2011, A YEAR WITHOUT PITY

Corruption by money (read easy credit) is the way of the world at this point in history. The question is, from whence came the money to be borrowed and from whom were the bribes offered. It is easy to see the sources in the US. Credit comes from banks (e.g., credit cards and home loans and second home loans and so on until there is no equity left). Credit terms started easy, and Americans learned to charge the purchases with no thought for tomorrow when even credit card debt was tax deductible. This ended about 25 years ago when the tax law was changed. By then it was too late.
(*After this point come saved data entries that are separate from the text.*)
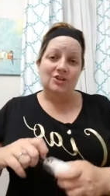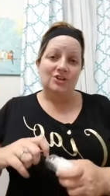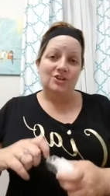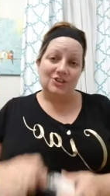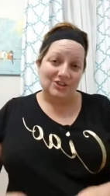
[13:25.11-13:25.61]

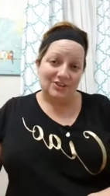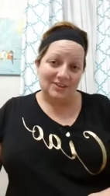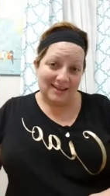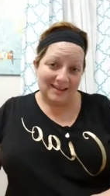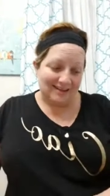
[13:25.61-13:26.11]
do you
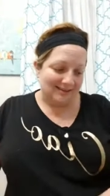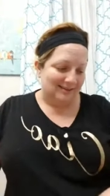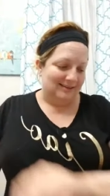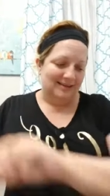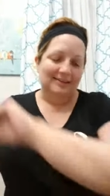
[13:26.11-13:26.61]
think
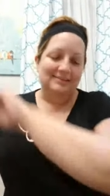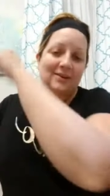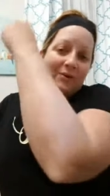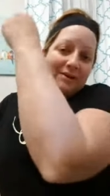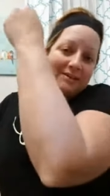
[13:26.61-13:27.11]
it's
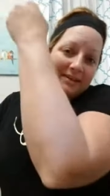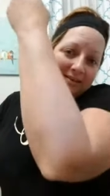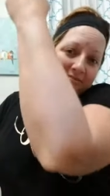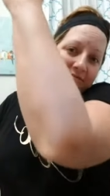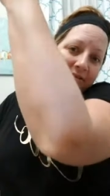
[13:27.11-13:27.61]
going to
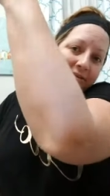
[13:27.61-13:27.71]
give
People were used to credit card purchases, and even young people who had never experienced the previous generous government subsidy of borrowing saw their elders doing it and figured it must be OK because nobody seemed upset by the terms of use of credit cards. They mistook habit for wisdom. More recently additional changes to the laws and terms of lending by banks resulted in consumer credit becoming a life long encumbrance because the credit card debt would remain even after bankruptcy, and penalties and fees were added for almost anything the banks could think of.




Of course, banks are run by people. These people and their stockholders were given additional freedom to gamble with the guaranteed profits they derived from the debts of the people. Laws were changed that would permit banks to play the market with paper profits and very little cash on hand. The people running the banks, of course, were granted rich bonuses for the clever ways they manipulated money and sold worthless bonds to nation states (like Greece). These bank and investment house mamagers, whom we can call capitalists or the 1%, knew where to put their personal funds in the markets they created; boy did they ever. Among the most egregious investment strategies was the default swap option, in which one could bet that the securities sold to others would defalt and reap even larger gains (again guaranteed gains because the banks knew the securities they were selling were actually worthless because they made them that way). This is the recent sad story of debt. The story is even worse than this, of course, because with people and nation states forced to pay down debt, there is no money to invest in the infrastructure that would generate recovery, provide paychecks for workers to buy things, and last but not least, increase tax collections so that the nations could pay down the sovereign debt.






So, as Polonius said, "neither a lender nor a borrower be," right? Alas no, there is only one way to decrease debt AND produce economic recovery at the same time, and that is for public debt to be allowed to increase even further to create infrastructure jobs that will float the increased economic activity that can fund paying down debts. Then, a little planned inflation could lift some of the burden of the debt by paying it off with cheaper money. The alternative is to squeeze it out of the few who continue to work, and that takes a very very long time to result in a sufficiently large decrease in public debt that renewed infrastructure investment becomes attractive to both government and the private sector. The collateral effect of national austerity is pain for the working segment and much much worse for the unemployed.